If you’re having a bad morning, spare a thought for the owners of Taylor and Sons, a 124 year-old Cardiff-based military equipment supplier which was pushed into administration – after a typo made by Companies House.
A High Court judge has ruled that the government body must pay out £8.8m to the owners of the company, after it mistakenly listed it in February 2009 as having been “wound up” – when in fact, it was Taylor and Son (with a crucial missing “s”), which had gone bust.

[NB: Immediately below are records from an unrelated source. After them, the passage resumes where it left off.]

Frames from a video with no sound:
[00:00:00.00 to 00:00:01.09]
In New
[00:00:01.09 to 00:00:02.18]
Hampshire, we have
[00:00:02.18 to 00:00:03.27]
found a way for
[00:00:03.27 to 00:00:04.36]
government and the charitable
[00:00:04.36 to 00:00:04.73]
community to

The outcome, said the claimants, was that when Taylor and Sons’ customers and suppliers checked its records, they were put off doing business with it. In fact, Philip Davison-Sebry, the company’s former managing director, said that despite its attempts to reassure them, within three weeks all 3,000 of its suppliers had terminated their orders, while credit facilities were withdrawn.

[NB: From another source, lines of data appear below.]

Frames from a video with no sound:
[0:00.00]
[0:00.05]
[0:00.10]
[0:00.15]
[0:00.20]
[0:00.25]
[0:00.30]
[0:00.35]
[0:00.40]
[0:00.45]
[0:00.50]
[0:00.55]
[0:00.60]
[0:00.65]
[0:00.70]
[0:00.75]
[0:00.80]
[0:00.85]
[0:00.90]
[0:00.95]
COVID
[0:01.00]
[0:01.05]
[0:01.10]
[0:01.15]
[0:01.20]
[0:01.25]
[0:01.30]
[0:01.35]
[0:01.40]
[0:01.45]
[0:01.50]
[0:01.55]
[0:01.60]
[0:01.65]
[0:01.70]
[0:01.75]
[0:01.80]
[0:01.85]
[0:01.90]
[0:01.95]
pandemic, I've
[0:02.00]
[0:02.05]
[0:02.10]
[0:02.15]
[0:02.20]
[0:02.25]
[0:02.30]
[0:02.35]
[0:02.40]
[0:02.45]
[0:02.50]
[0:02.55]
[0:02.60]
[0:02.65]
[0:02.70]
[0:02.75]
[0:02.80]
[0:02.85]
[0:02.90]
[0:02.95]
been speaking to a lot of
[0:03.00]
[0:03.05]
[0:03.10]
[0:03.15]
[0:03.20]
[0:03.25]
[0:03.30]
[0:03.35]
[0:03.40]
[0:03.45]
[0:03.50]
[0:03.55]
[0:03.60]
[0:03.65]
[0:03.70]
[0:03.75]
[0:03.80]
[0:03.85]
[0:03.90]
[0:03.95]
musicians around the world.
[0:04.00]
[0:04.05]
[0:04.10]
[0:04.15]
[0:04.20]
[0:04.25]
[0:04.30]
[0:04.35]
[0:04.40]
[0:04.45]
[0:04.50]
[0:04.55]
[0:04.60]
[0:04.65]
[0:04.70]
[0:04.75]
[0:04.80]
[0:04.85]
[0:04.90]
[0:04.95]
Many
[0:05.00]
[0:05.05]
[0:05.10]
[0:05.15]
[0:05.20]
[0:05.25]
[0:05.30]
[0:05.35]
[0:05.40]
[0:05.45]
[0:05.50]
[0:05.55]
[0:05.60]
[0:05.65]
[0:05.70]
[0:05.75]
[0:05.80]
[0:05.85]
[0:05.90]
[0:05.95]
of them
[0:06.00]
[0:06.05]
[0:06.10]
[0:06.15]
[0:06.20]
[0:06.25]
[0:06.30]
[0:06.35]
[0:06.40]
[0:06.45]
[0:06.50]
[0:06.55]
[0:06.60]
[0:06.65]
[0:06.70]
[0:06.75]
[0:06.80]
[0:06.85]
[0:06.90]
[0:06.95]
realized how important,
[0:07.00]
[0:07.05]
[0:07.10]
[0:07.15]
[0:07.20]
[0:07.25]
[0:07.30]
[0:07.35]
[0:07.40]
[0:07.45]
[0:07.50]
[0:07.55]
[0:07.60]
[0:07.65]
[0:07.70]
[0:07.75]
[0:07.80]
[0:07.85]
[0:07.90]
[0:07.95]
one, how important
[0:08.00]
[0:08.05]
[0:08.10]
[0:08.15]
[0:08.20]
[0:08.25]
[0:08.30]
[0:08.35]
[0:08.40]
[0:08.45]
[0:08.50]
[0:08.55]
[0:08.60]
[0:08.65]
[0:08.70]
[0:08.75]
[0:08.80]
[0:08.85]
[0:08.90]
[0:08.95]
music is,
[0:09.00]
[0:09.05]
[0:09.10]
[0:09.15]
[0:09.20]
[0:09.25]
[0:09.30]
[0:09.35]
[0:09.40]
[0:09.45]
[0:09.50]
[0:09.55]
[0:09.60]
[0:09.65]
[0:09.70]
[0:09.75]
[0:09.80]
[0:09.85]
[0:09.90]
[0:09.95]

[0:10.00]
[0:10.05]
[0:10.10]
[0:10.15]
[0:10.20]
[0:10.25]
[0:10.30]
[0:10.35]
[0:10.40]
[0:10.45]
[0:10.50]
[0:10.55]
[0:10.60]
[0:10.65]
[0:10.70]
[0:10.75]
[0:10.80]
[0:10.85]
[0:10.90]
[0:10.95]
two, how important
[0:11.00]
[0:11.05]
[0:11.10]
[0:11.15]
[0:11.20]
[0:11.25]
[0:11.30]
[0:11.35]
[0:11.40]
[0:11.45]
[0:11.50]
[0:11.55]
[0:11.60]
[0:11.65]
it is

And while the typo was fixed within three days, “word had got around” and customers – including Tata Steel, with whom it had a £400,000-a-month deal – cancelled their contracts.
Davison-Sebry added that one client had called him while he was on holiday.
“They said they weren’t happy at all I was on holiday, asking how could I be on holiday at a time like this?”
Mr Justice Edis concluded there was no reason the company should have gone into administration, apart from the mistake by Companies House, and that the “assumption of responsibility” was therefore on the government body.
“Balancing the harm actually done to the company in this case against the potential adverse impact upon Companies House it is clear that the balance favours the loss falling on Companies House rather than the company.
‘To say that it was also owed to every other company on the register is only to say that a hospital owes a duty to each patient which it treats, and may come to owe duties to many thousands of people in the course of a year. That is of course true, but not a reason for denying that the hospital ever owes any duty.”